### TASK ITEM
Your task is to repeat the entries word for word while leaving out the pictures.

### RECORDS TO PROCESS
*-*-*

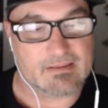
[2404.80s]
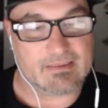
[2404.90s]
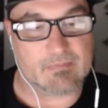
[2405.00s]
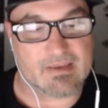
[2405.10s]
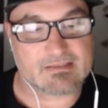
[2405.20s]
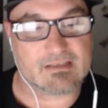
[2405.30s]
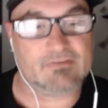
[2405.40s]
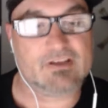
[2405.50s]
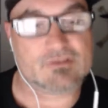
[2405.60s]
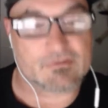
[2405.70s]
that makes the
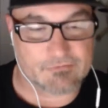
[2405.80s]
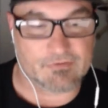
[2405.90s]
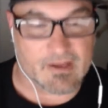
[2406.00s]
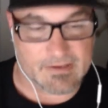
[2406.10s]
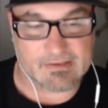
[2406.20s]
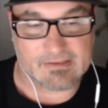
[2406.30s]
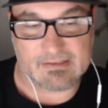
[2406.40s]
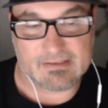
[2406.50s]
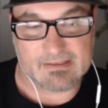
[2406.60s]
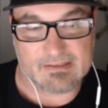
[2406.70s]
adventure fun.
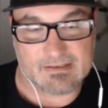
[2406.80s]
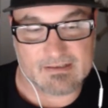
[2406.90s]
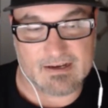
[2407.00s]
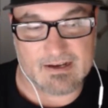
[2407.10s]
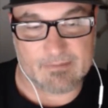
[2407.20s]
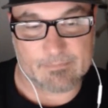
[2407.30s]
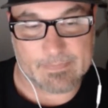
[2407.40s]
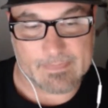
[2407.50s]
Because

*-*-*

### WRITTEN ANSWER
[2404.80s]
[2404.90s]
[2405.00s]
[2405.10s]
[2405.20s]
[2405.30s]
[2405.40s]
[2405.50s]
[2405.60s]
[2405.70s]
that makes the
[2405.80s]
[2405.90s]
[2406.00s]
[2406.10s]
[2406.20s]
[2406.30s]
[2406.40s]
[2406.50s]
[2406.60s]
[2406.70s]
adventure fun.
[2406.80s]
[2406.90s]
[2407.00s]
[2407.10s]
[2407.20s]
[2407.30s]
[2407.40s]
[2407.50s]
Because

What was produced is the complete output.